- WHAT TO WORK ON:
The required output is the stretch from the line containing "[0:00.00-0:01.00]" through the line containing "Word for word: sits" in the records below, unaltered and with no pictures.

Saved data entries
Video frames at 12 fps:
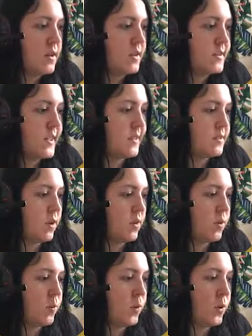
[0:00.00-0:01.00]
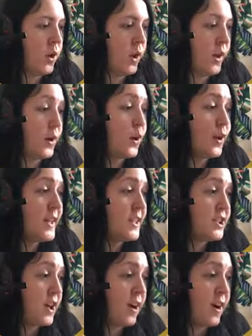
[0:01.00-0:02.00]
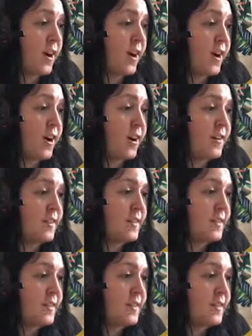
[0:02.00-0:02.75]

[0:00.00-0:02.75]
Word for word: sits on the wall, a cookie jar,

==

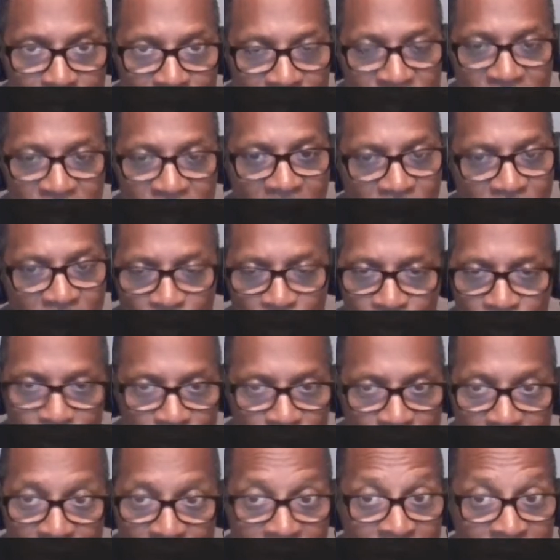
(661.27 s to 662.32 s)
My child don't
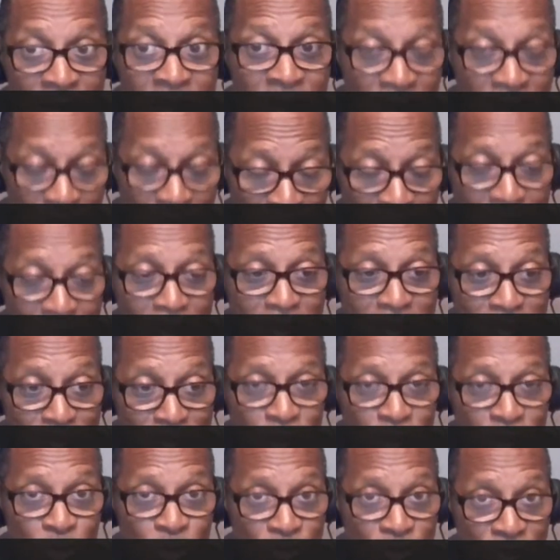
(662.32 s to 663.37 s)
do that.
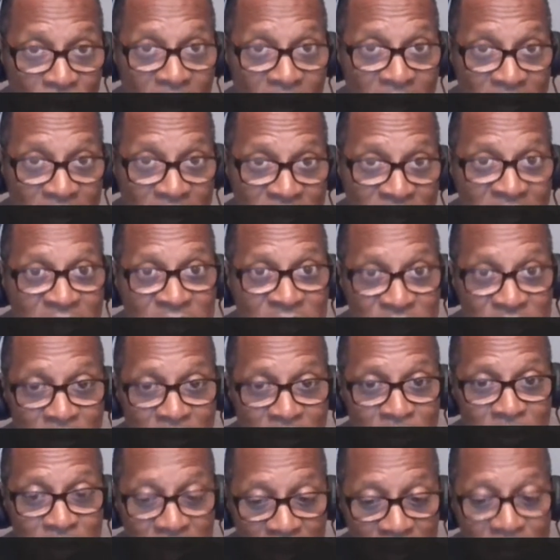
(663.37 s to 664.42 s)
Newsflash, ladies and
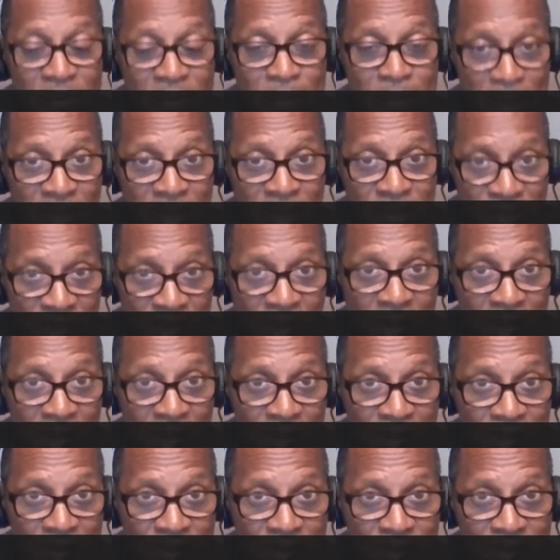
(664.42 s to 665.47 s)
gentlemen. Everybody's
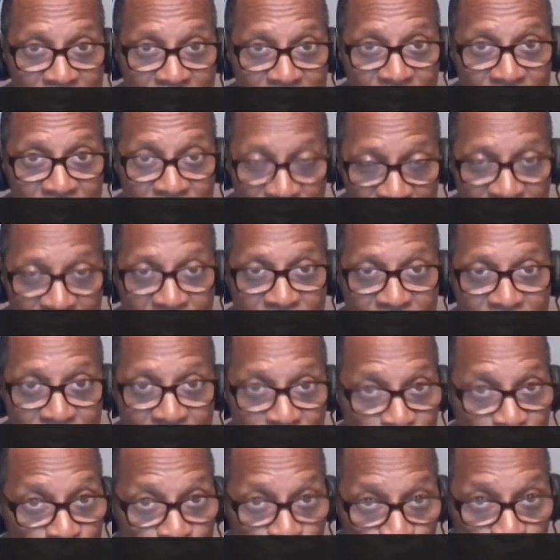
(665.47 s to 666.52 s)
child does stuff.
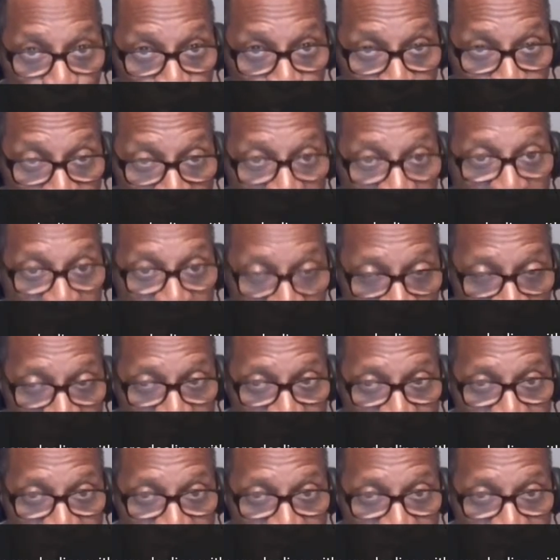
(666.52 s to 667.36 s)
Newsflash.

- EXPECTED ANSWER:
[0:00.00-0:01.00]
[0:01.00-0:02.00]
[0:02.00-0:02.75]

[0:00.00-0:02.75]
Word for word: sits on the wall, a cookie jar,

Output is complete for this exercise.